Ingredients

  • 1 cup ketchup
  • 1/4 cup low sodium soy sauce
  • 1/4 cup honey
  • 1 tablespoon yellow mustard
  • 1/4 cup brown sugar
  • 2 whole garlic cloves
  • 1 lemon, juiced
  • 8 boneless skinless chicken thighs
  • 1 fresh pineapple
  • 16 wooden skewers, soaked in water for 30 minutes
  • Extra-virgin olive oil, for brushing
  • Kosher salt and freshly ground black pepper

Method

  • In a saucepan over medium heat, add the ketchup, soy sauce, honey, mustard, sugar, garlic, and lemon juice.
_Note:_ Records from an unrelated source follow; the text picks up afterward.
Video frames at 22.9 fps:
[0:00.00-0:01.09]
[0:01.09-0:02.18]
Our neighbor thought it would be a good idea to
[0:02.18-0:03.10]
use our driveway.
  • Bring to a simmer and cook gently until thickened, about 10 minutes.
  • Set aside and cool.
  • Heat an outdoor grill or a grill pan.
  • Cut each chicken thigh into 2 pieces.
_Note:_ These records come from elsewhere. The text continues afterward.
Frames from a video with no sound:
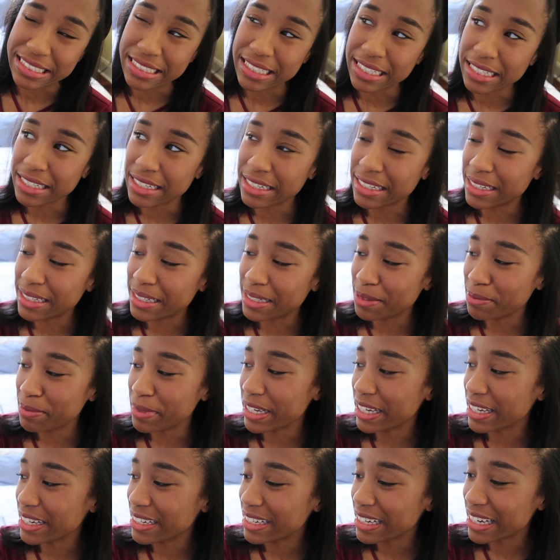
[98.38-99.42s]

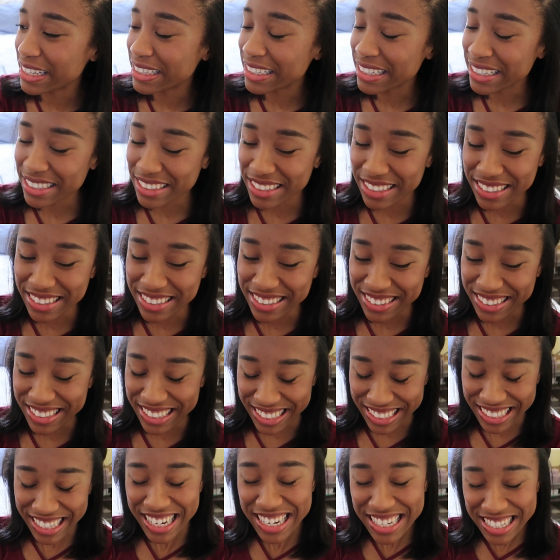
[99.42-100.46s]
Man, I think
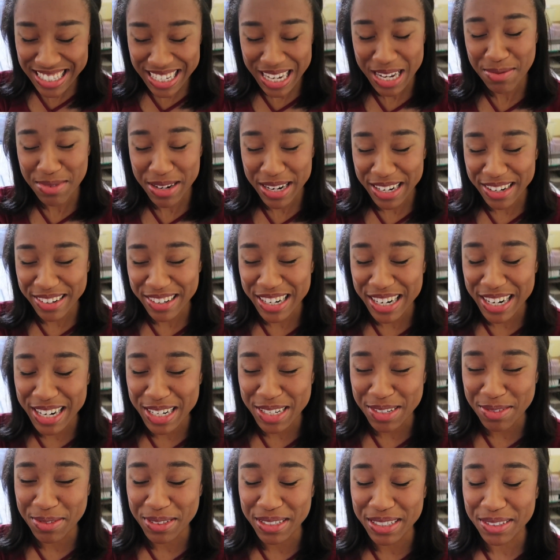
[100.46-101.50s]
the last time I
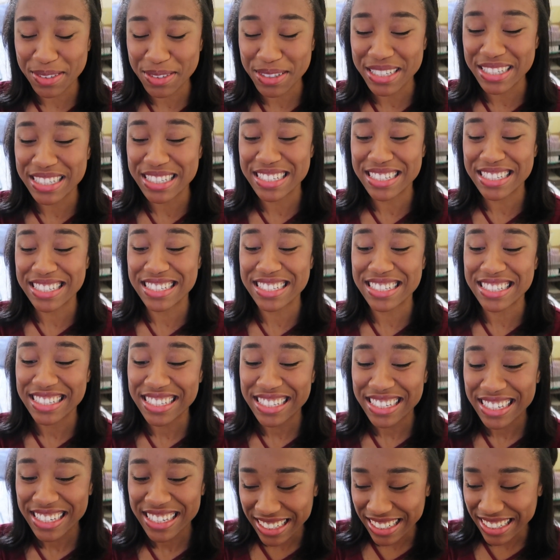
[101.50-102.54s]
cried was,
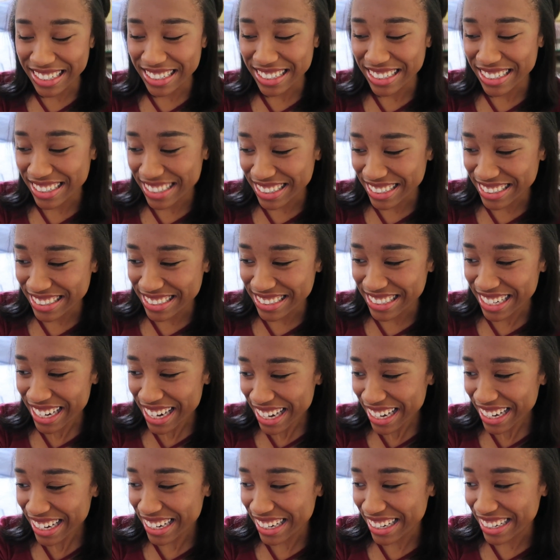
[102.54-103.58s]

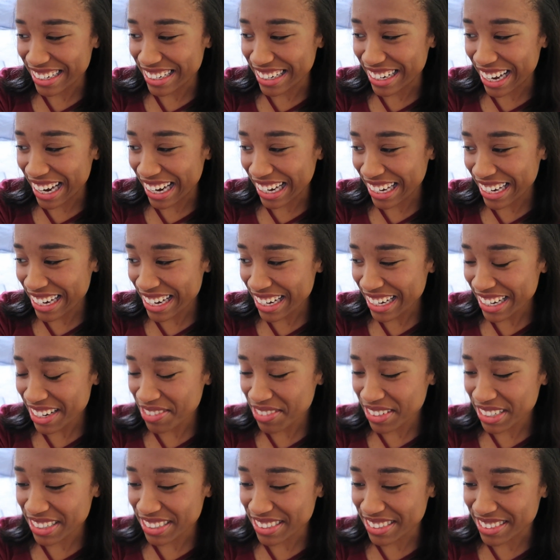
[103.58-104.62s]
dang, I can't
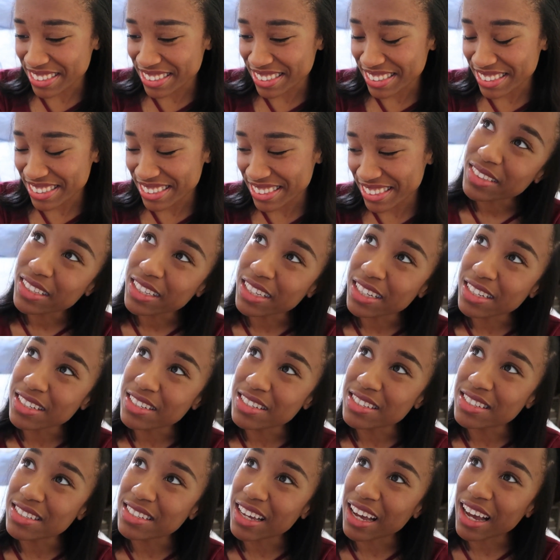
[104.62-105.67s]
even,
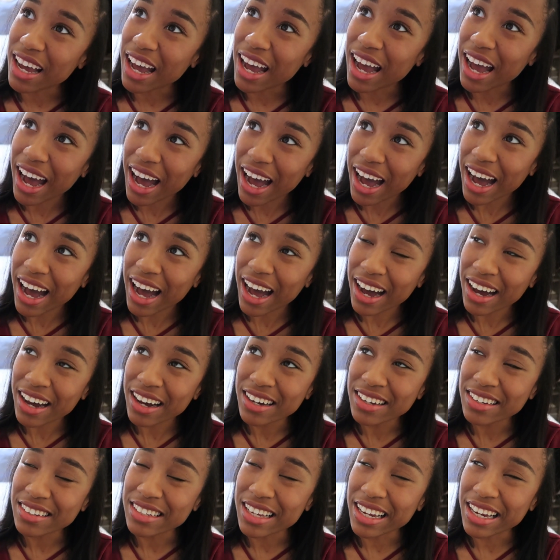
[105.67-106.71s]
cause
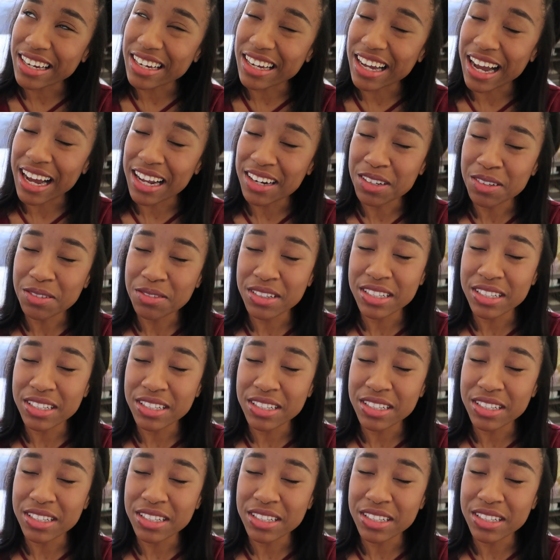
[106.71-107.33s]
like I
  • Peel the pineapple and cut it into 1 1/2-inch chunks.
  • Alternating between the chicken and pineapple, thread the pieces onto the skewers.
  • Brush them with olive oil and season them with salt and pepper.
  • Remove the garlic cloves from the barbecue sauce and discard; put about half the sauce into a small bowl for later.
  • Brush skewers with some of the sauce.
  • Cook them on the grill, basting regularly with the barbecue sauce, until cooked through, about 10 to 15 minutes.
  • Serve with reserved barbecue sauce on the side for dipping.